→ Work instruction
The copy has to match the data exactly and leave out every picture.

→ Data
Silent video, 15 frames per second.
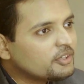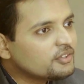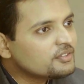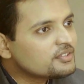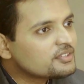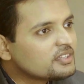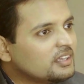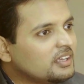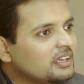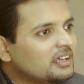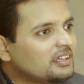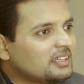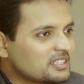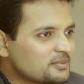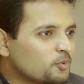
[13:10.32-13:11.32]
because
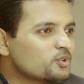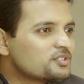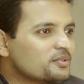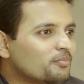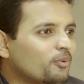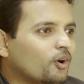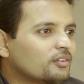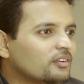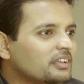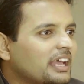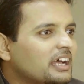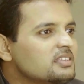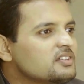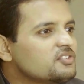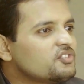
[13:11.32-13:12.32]
that's most important. Cancer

→ Solution to the problem
Silent video, 15 frames per second.
[13:10.32-13:11.32]
because
[13:11.32-13:12.32]
that's most important. Cancer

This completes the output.